Reply to “Mobilization of bla_BKC-1 by ISKpn23?”

REPLY

We read with great interest the letter by Partridge (1) in response to the article reporting the new class A carbapenemase BKC-1 (2). Partridge has found the probable DR sequences of ISKpn23, which are located upstream of ISKpn23 and downstream of the bla_BKC-1 gene. The author suggests that this element was responsible for bla_BKC-1 and aph(3)-VI expression.

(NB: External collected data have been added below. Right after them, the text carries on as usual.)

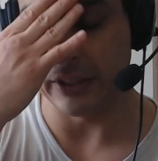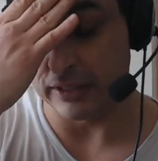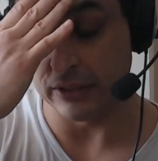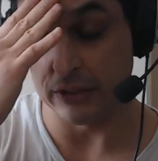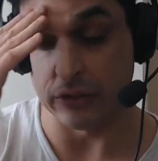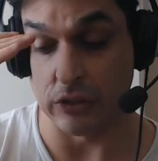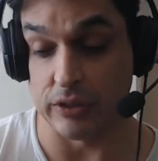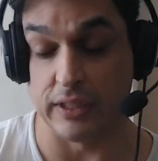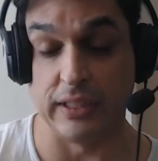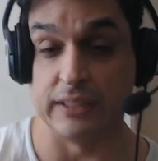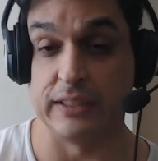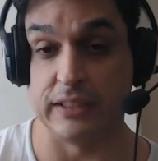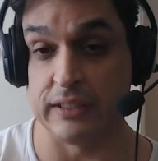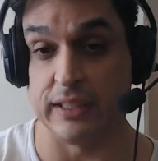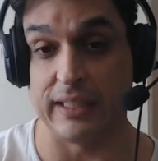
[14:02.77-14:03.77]
and all that
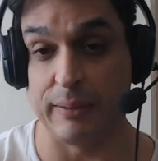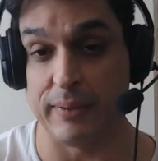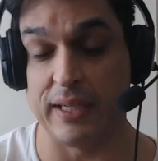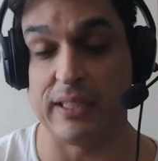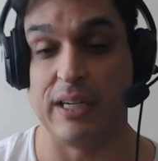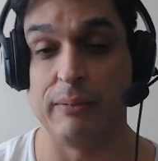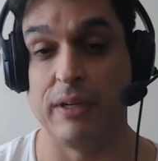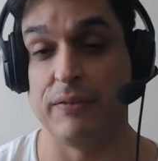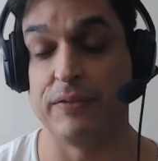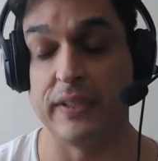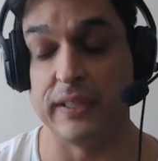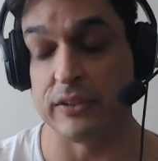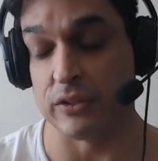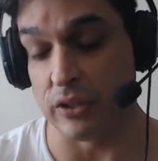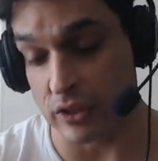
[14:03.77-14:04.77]
until I get back on my feet.
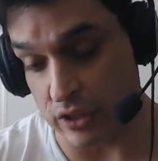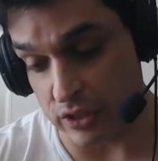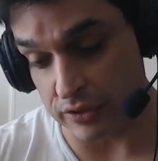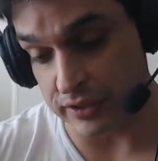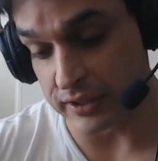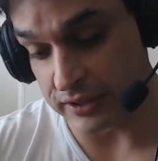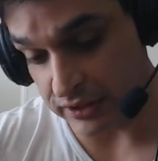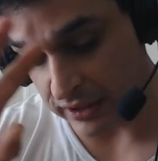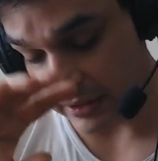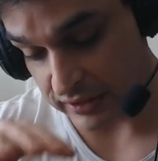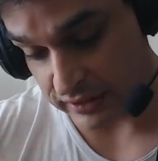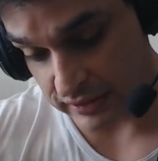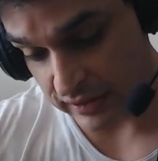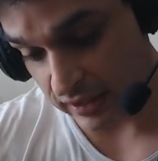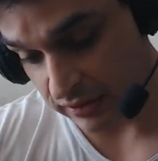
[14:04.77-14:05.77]
Until all this just
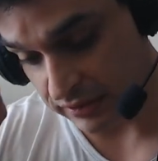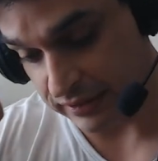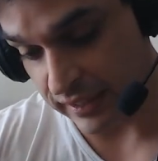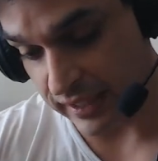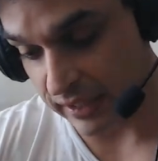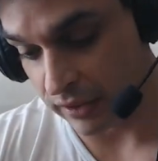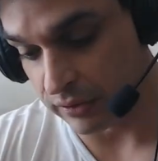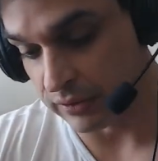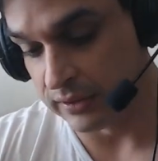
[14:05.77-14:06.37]
settles down.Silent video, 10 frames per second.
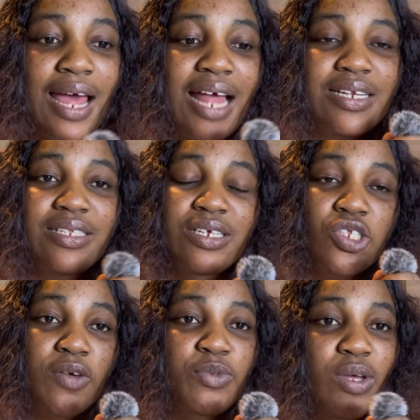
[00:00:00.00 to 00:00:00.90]
And in this
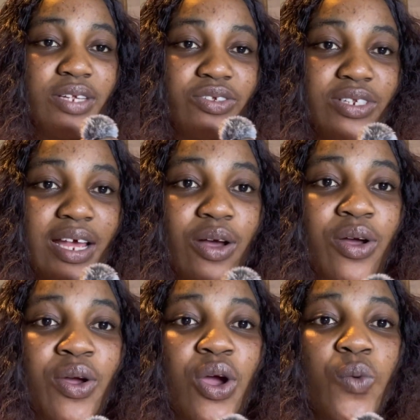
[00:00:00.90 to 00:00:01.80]
software engineer,
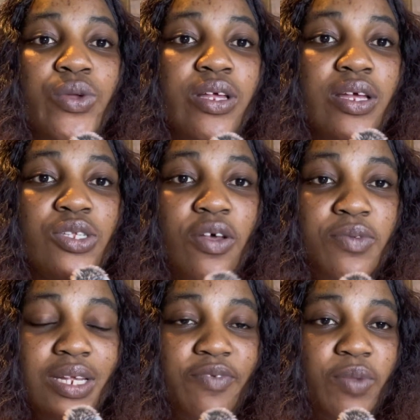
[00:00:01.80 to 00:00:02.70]
we
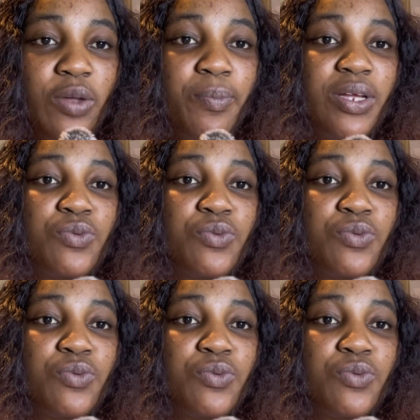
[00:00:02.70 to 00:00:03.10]
software development,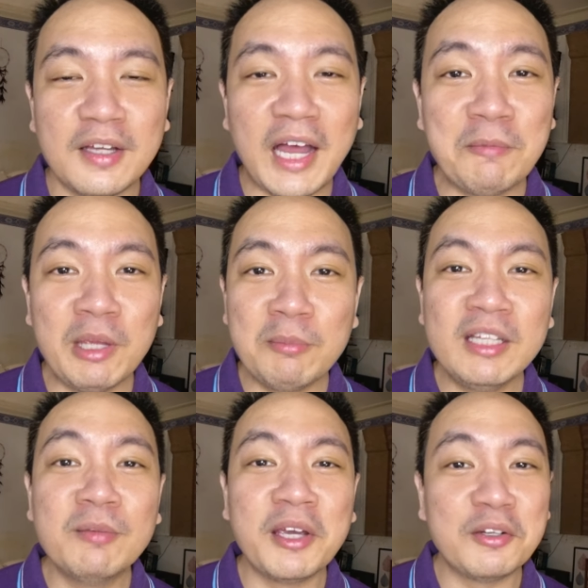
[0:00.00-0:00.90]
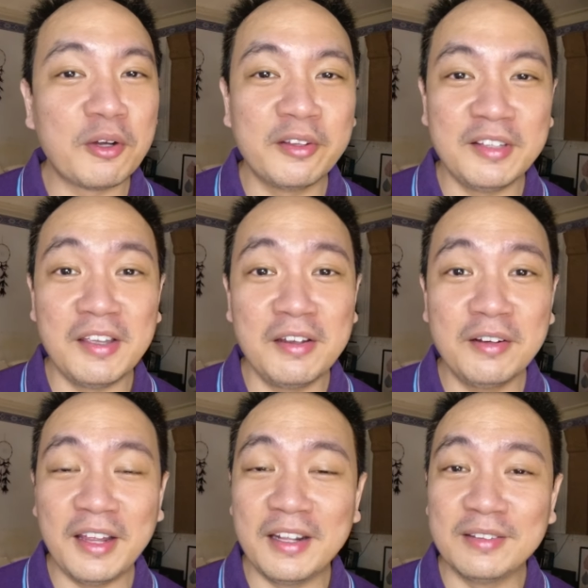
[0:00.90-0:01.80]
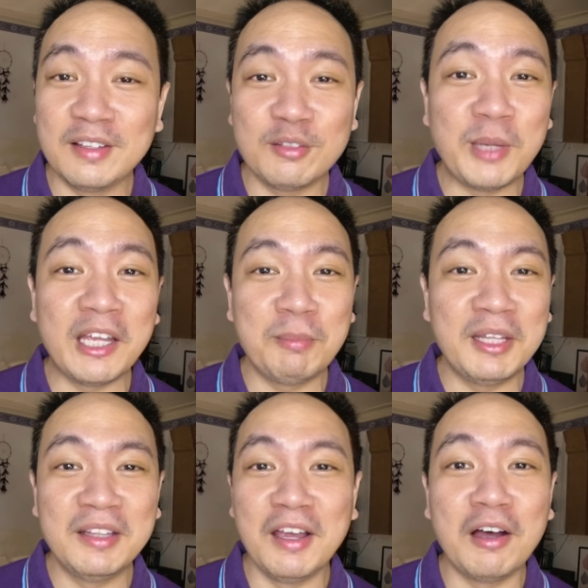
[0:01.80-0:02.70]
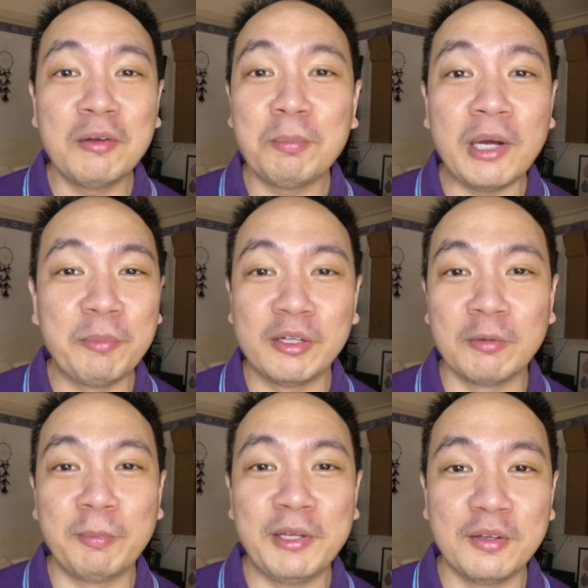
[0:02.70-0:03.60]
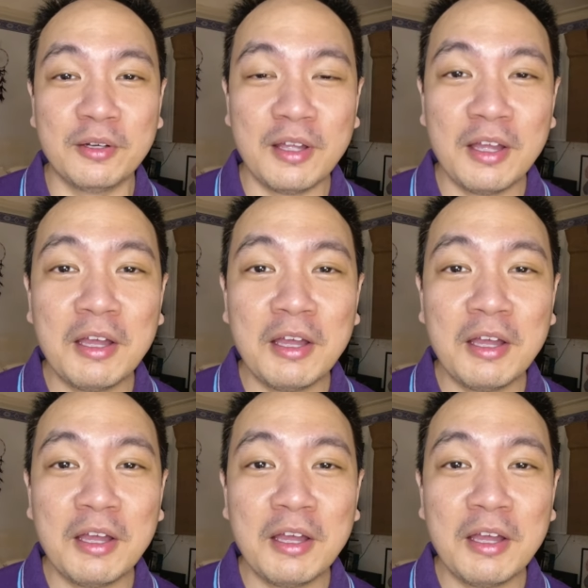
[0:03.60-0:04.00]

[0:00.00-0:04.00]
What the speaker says: I may be the minority here, and this might be the unpopular opinion,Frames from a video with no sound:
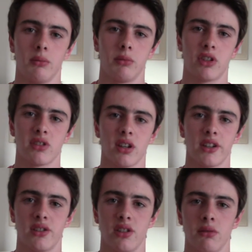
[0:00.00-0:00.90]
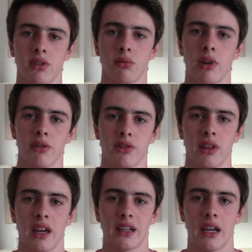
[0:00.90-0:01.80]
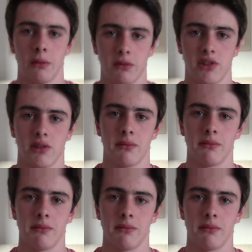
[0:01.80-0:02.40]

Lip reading: because I do as well, so that counts.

In our previous study, we showed that the BL21 clone harboring only bla_BKC-1 exhibited very low carbapenem MICs (0.12 to 0.5 μg/ml) compared to those of the T3 transformant strain (MICs, 8 to 64 μg/ml), which carries the entire plasmid (p60136). We agree with Partridge that the presence of ISKpn23 may have driven the expression of bla_BKC-1. The level of variation in carbapenem MICs was too high to be justified only by the distinct machineries of the recipient strains. To confirm this hypothesis, we are currently working on the construction of laboratory derivative strains carrying the identical genetic background of bla_BKC-1, except for the deletion of ISKpn23.

Partridge has also demonstrated curiosity about the mobilization of bla_BKC-1, since ISKpn23 belongs to the IS1380 family, as does ISEcp1. ISEcp1 has been shown to mobilize the bla_CTX-M-19 gene. It was also responsible for transferring the bla_CTX-M-2 gene from the Kluyvera ascorbata chromosome to plasmids (3). We also agree with Partridge that it will be interesting to see how successful bla_BKC-1 will become, in comparison with bla_CTX-M genes associated with ISEcp1. So far, the frequency of bla_BKC-1 seems to be very low. Recently, we found only two K. pneumoniae strains harboring bla_BKC-1 among the 635 investigated Klebsiella species clinical isolates (4). The spread of an epidemic clone rather than the spread or mobilization of bla_BKC-1 by ISKpn23 was detected among the studied K. pneumoniae isolates.